_Information provided_
****
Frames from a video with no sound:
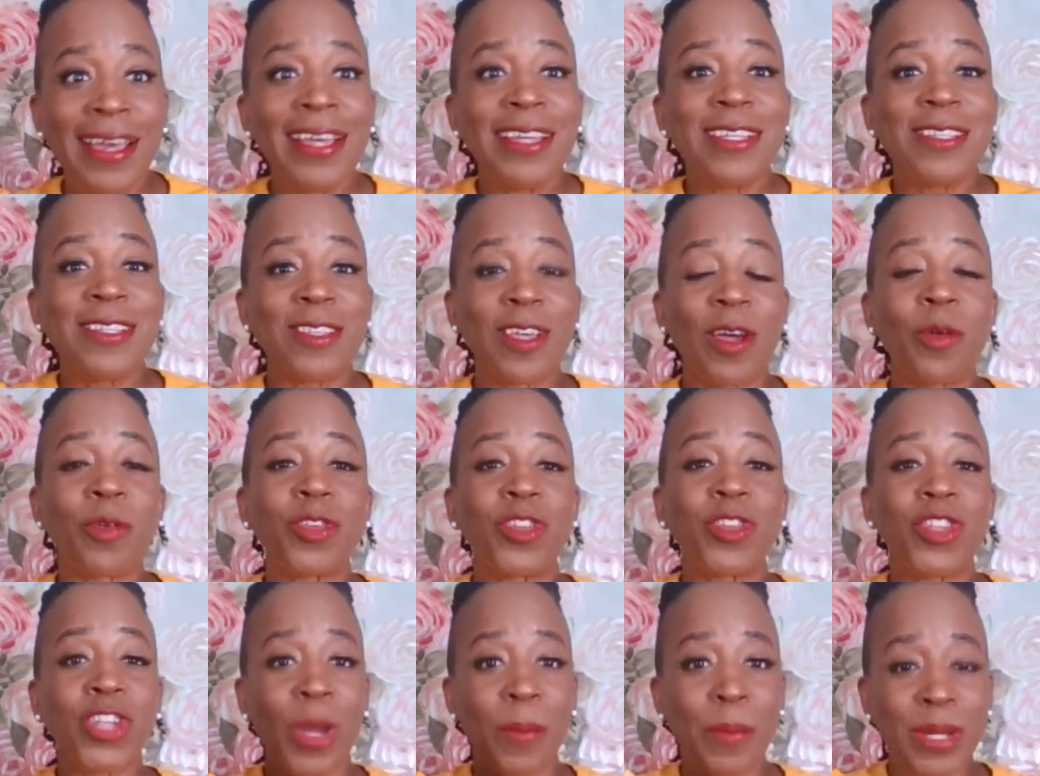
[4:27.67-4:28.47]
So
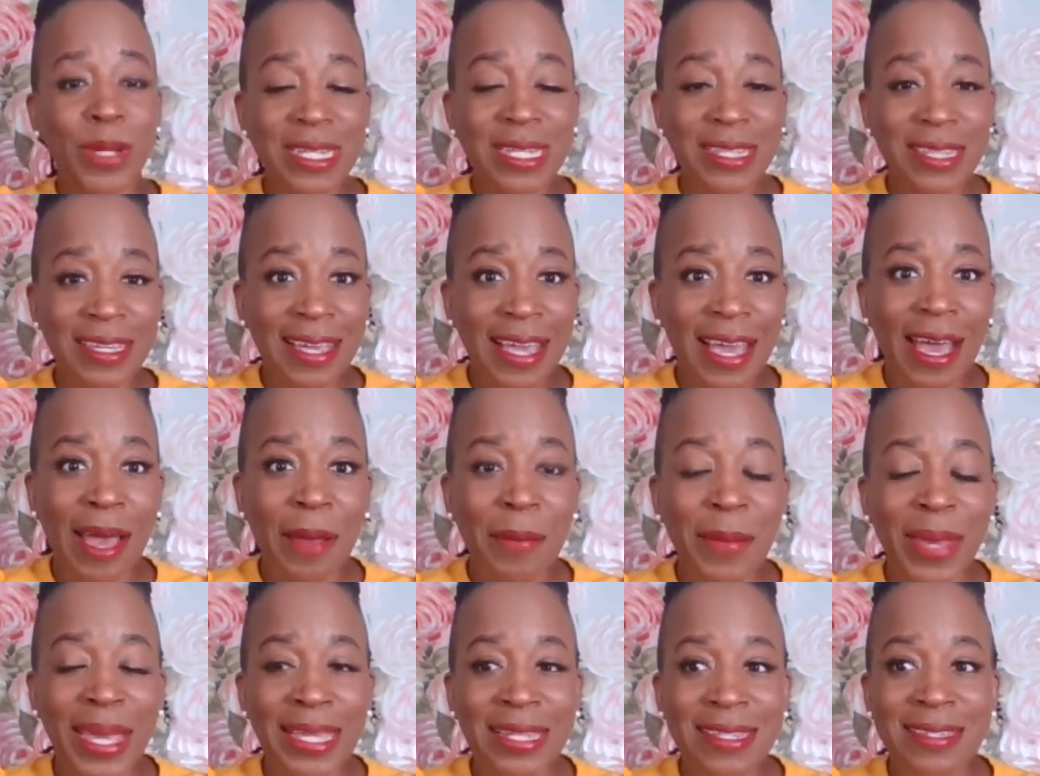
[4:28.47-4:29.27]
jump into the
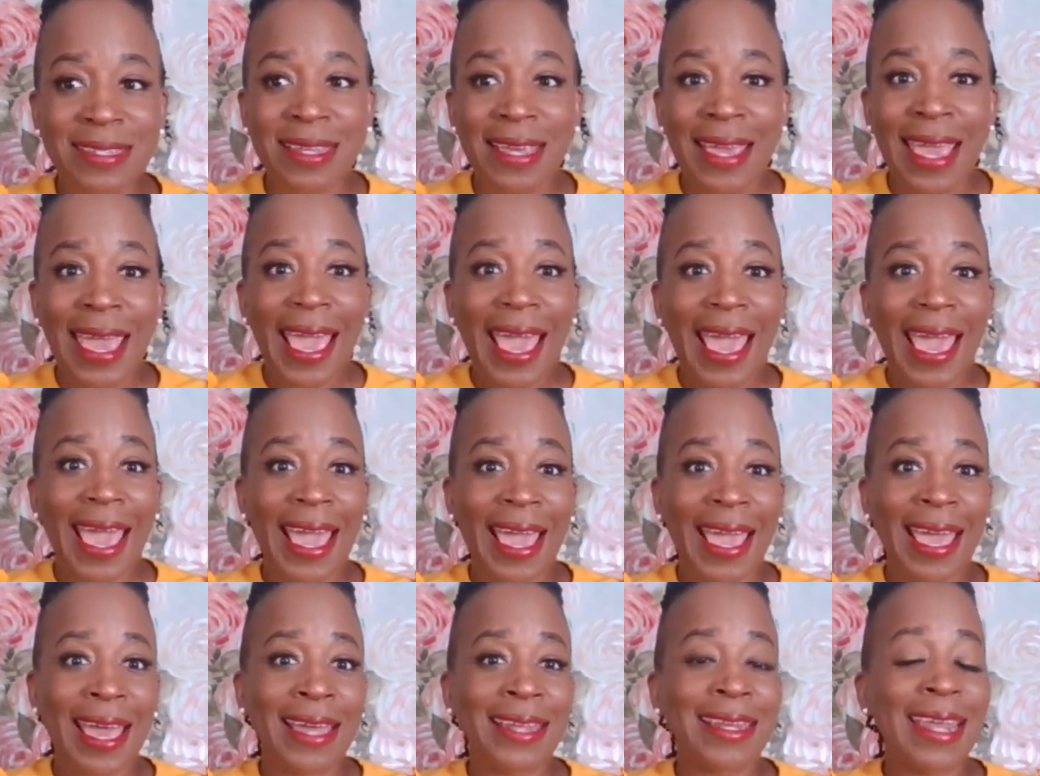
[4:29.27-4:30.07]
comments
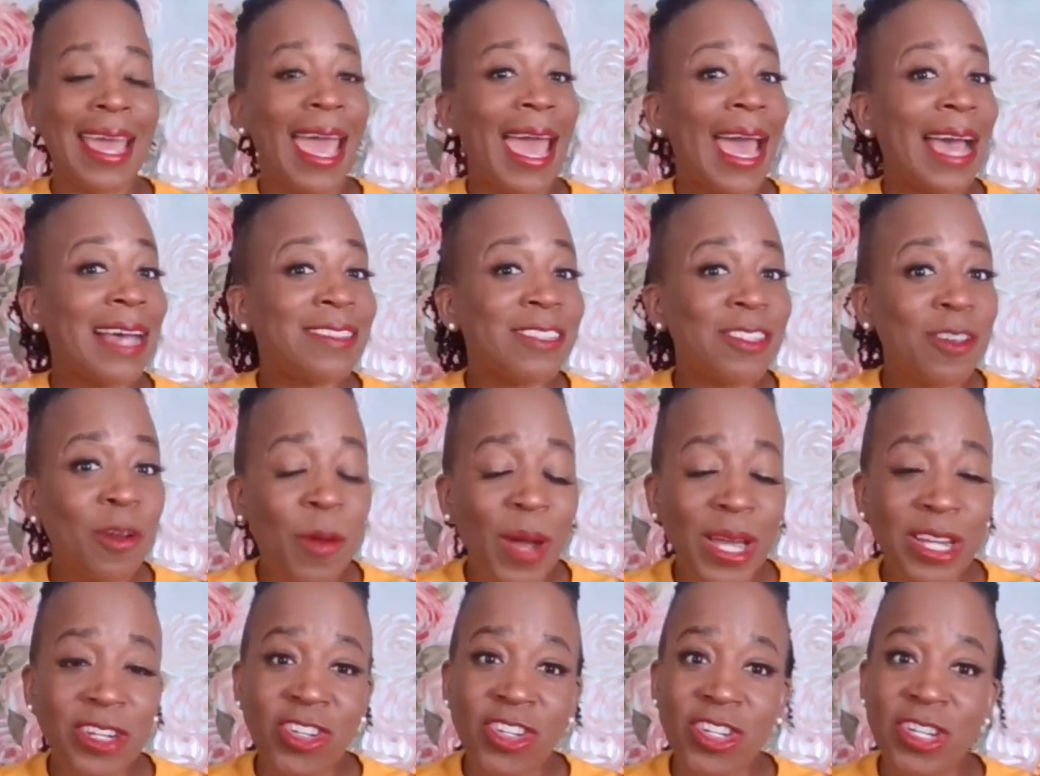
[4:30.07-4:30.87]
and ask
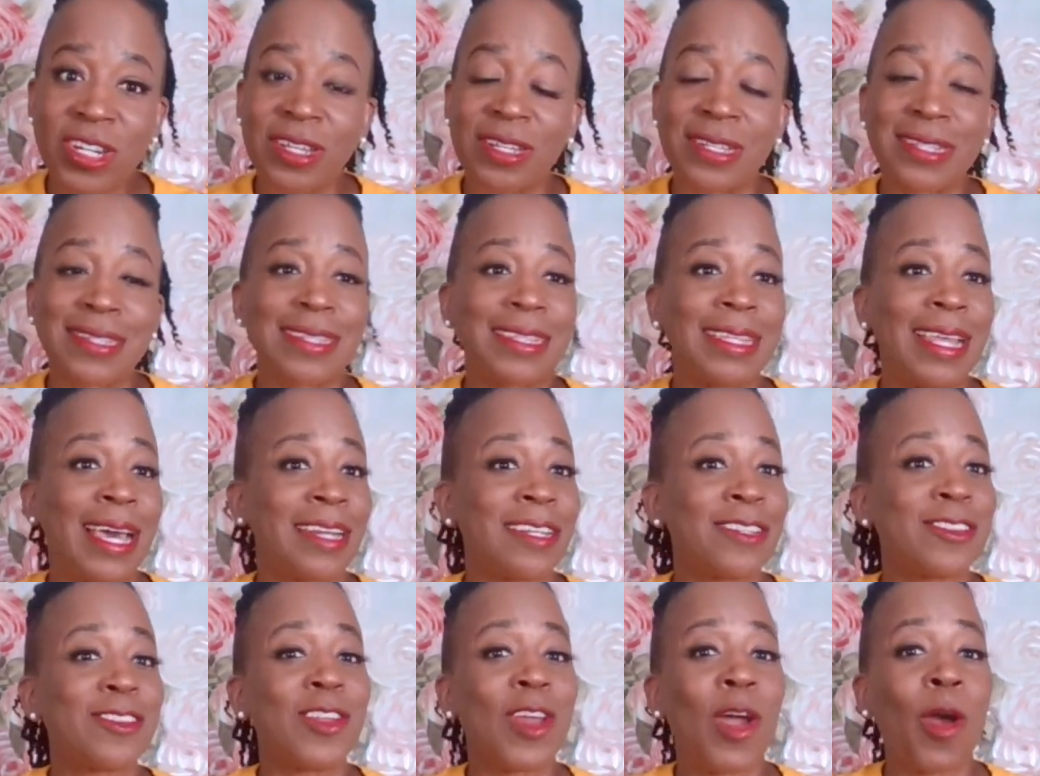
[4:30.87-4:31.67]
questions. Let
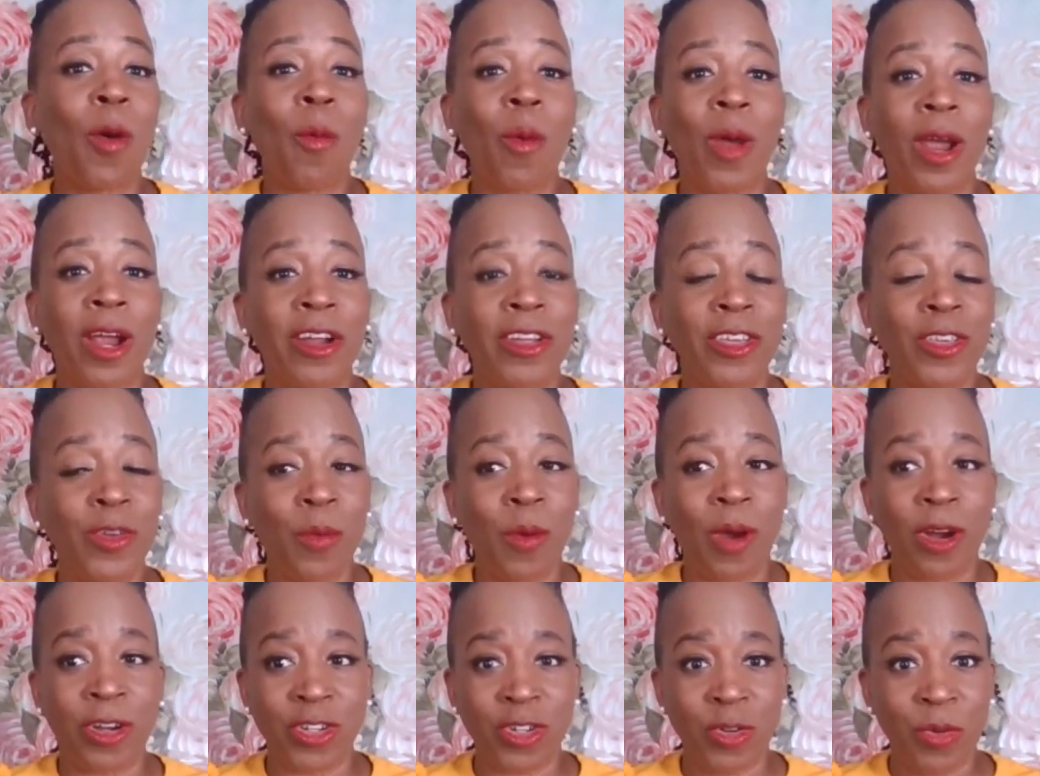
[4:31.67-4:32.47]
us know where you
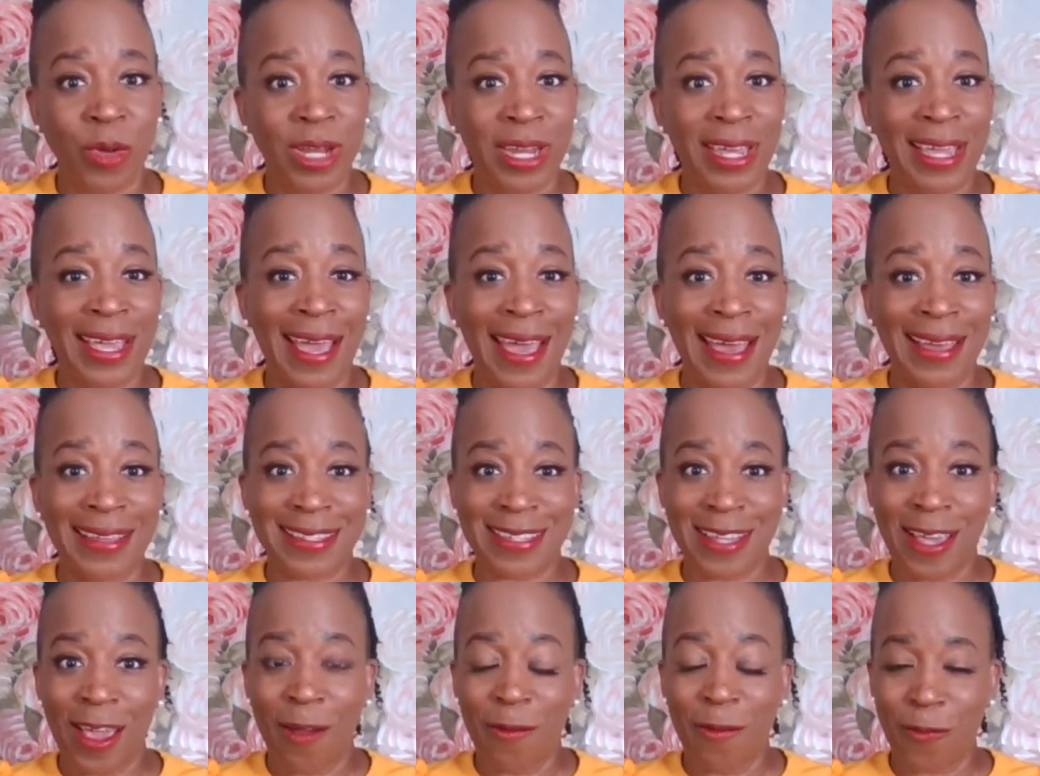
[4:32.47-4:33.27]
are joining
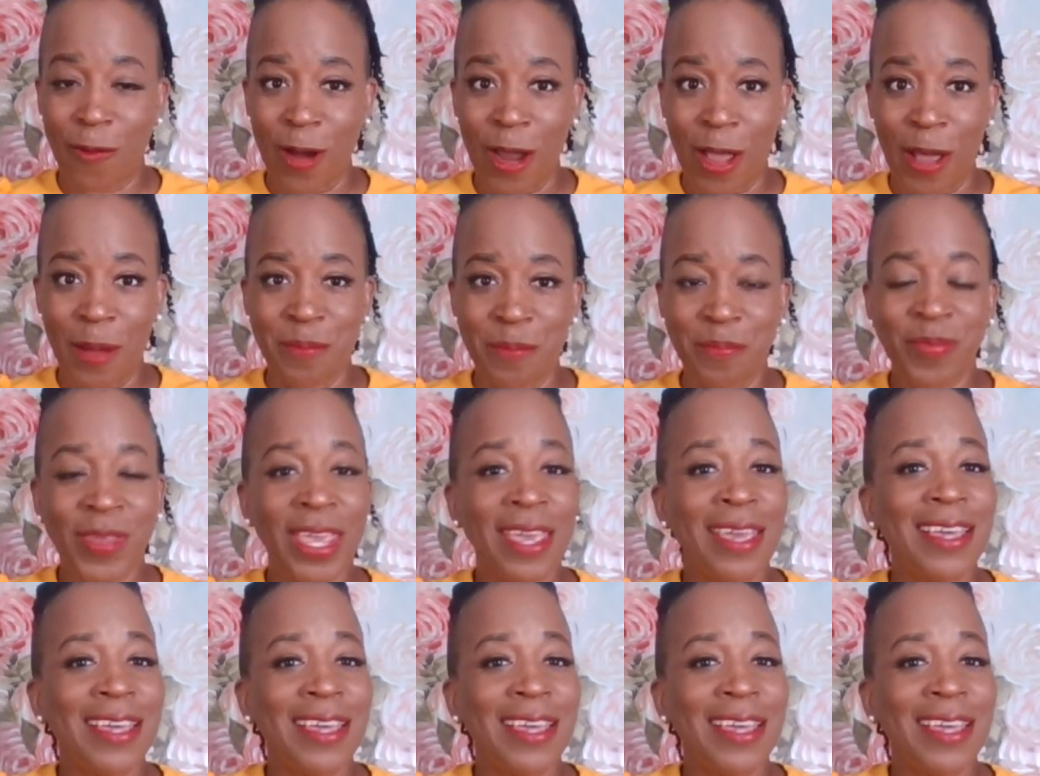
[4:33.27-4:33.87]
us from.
****
Each entry above must be duplicated precisely; none of the pictures may be included.

_Response to this task_
Frames from a video with no sound:
[4:27.67-4:28.47]
So
[4:28.47-4:29.27]
jump into the
[4:29.27-4:30.07]
comments
[4:30.07-4:30.87]
and ask
[4:30.87-4:31.67]
questions. Let
[4:31.67-4:32.47]
us know where you
[4:32.47-4:33.27]
are joining
[4:33.27-4:33.87]
us from.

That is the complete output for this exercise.